- MATERIAL PROVIDED
-------------------------

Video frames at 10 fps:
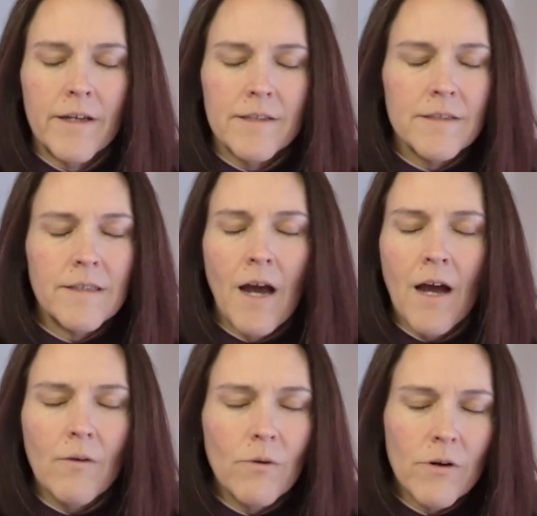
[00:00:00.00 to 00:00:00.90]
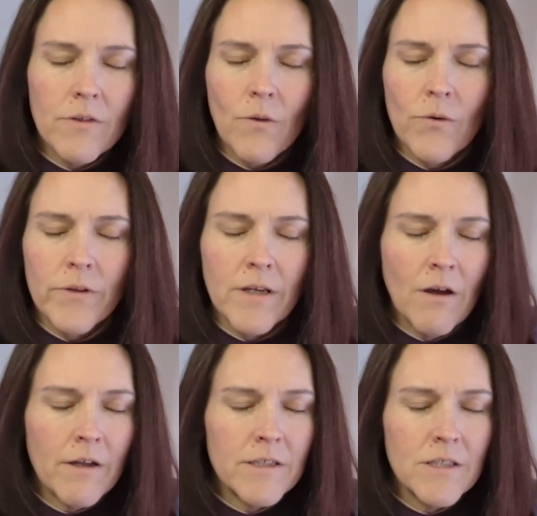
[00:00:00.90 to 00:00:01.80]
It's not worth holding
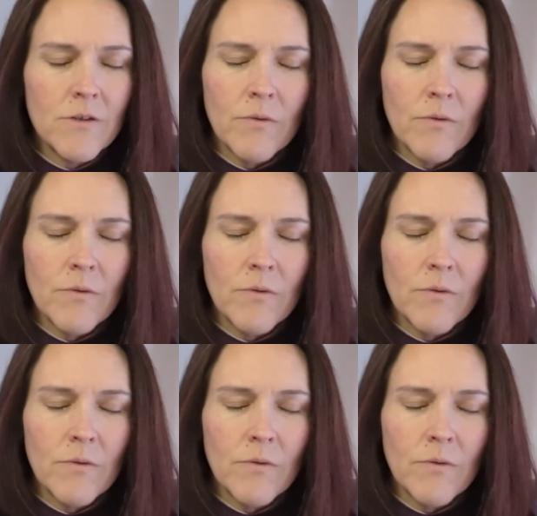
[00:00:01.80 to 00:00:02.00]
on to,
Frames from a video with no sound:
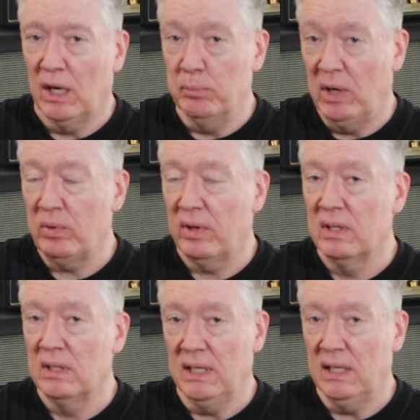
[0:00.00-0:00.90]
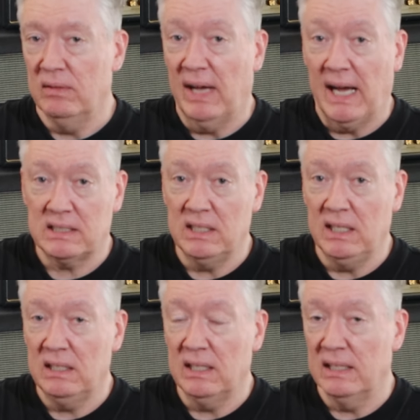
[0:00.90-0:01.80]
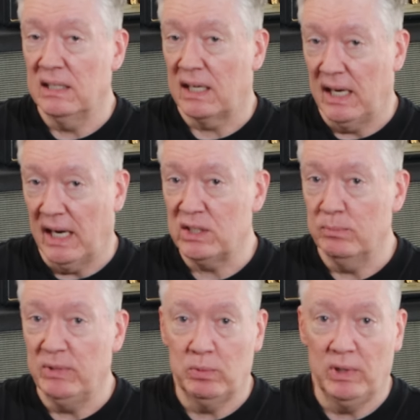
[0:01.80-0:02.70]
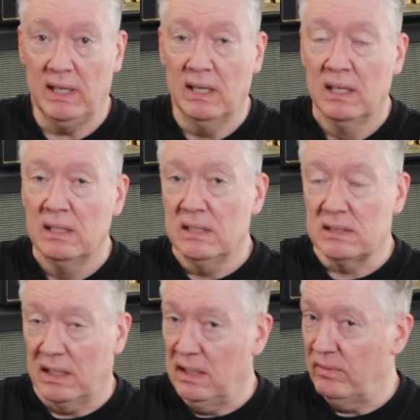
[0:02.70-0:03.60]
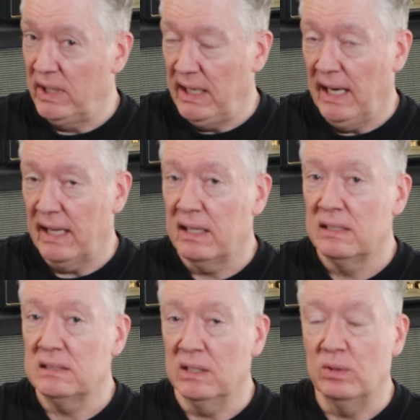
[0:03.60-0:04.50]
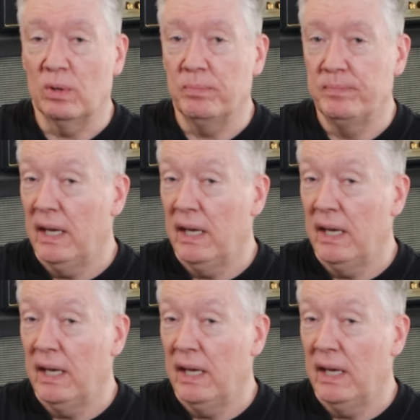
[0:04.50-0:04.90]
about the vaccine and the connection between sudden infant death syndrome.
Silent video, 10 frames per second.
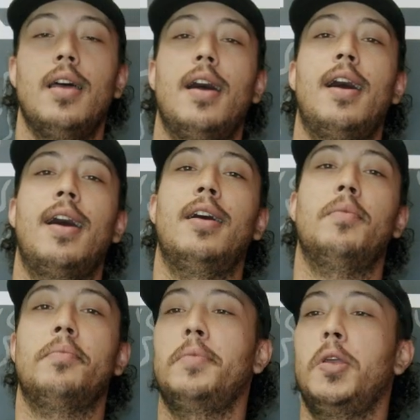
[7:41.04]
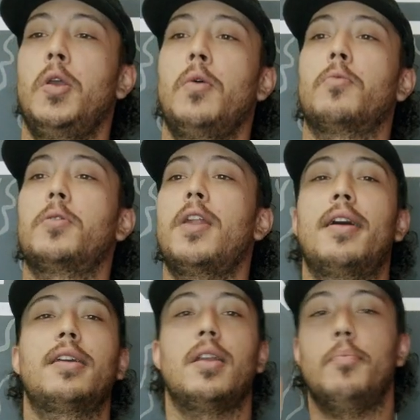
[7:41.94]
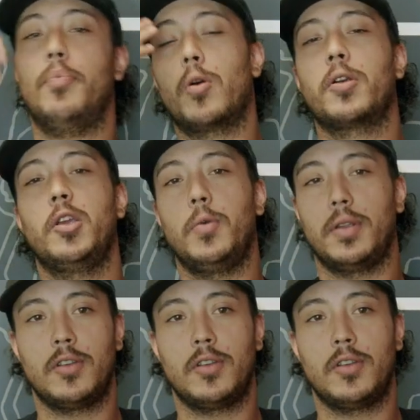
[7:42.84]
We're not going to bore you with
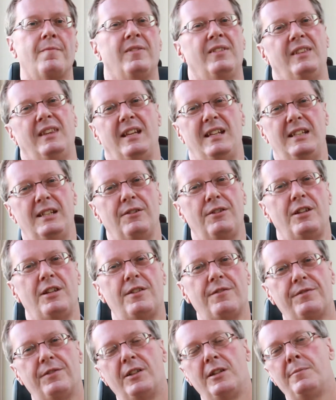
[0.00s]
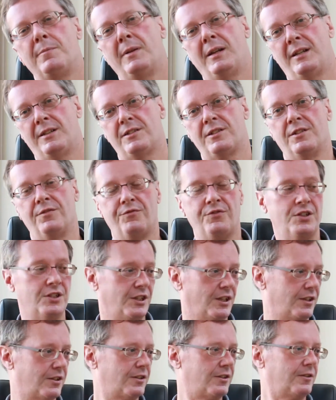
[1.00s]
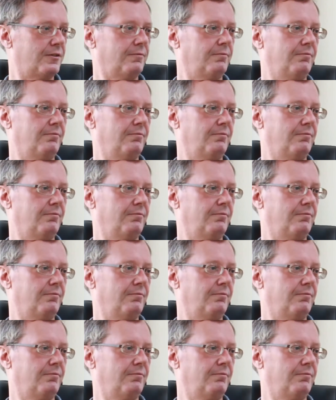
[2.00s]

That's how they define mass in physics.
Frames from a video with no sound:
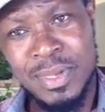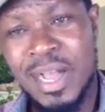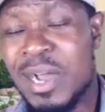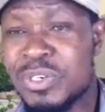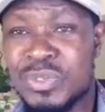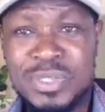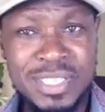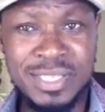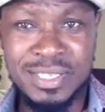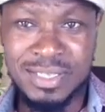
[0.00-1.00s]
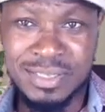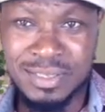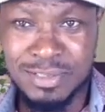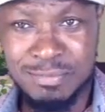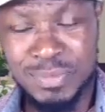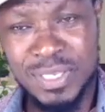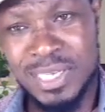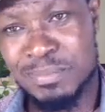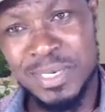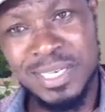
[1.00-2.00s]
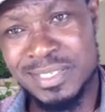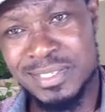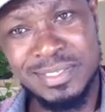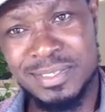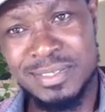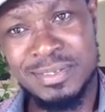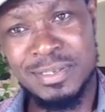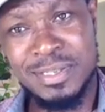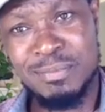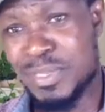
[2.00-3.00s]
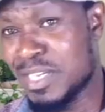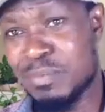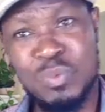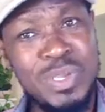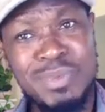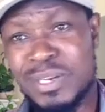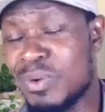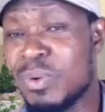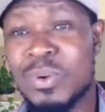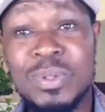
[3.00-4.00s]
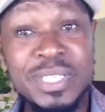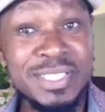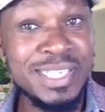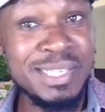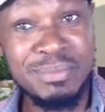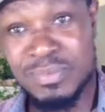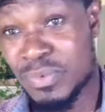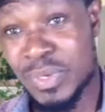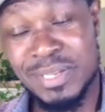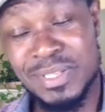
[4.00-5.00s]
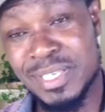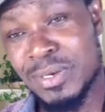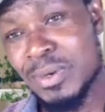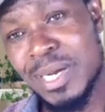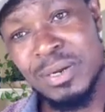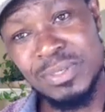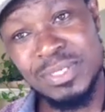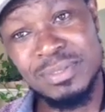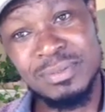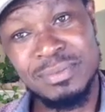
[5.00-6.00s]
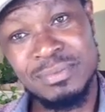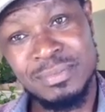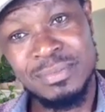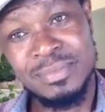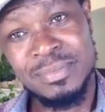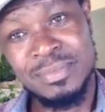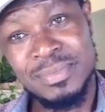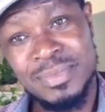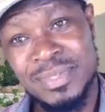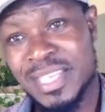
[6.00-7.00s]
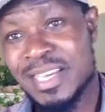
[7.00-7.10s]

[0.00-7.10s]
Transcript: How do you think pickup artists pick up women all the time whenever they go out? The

-------------------------

- PROBLEM STATEMENT
An exact copy of the listing is required; return it without any pictures.

- ANSWER BELOW
Video frames at 10 fps:
[00:00:00.00 to 00:00:00.90]
[00:00:00.90 to 00:00:01.80]
It's not worth holding
[00:00:01.80 to 00:00:02.00]
on to,
Frames from a video with no sound:
[0:00.00-0:00.90]
[0:00.90-0:01.80]
[0:01.80-0:02.70]
[0:02.70-0:03.60]
[0:03.60-0:04.50]
[0:04.50-0:04.90]
about the vaccine and the connection between sudden infant death syndrome.
Silent video, 10 frames per second.
[7:41.04]
[7:41.94]
[7:42.84]
We're not going to bore you with
[0.00s]
[1.00s]
[2.00s]

That's how they define mass in physics.
Frames from a video with no sound:
[0.00-1.00s]
[1.00-2.00s]
[2.00-3.00s]
[3.00-4.00s]
[4.00-5.00s]
[5.00-6.00s]
[6.00-7.00s]
[7.00-7.10s]

[0.00-7.10s]
Transcript: How do you think pickup artists pick up women all the time whenever they go out? The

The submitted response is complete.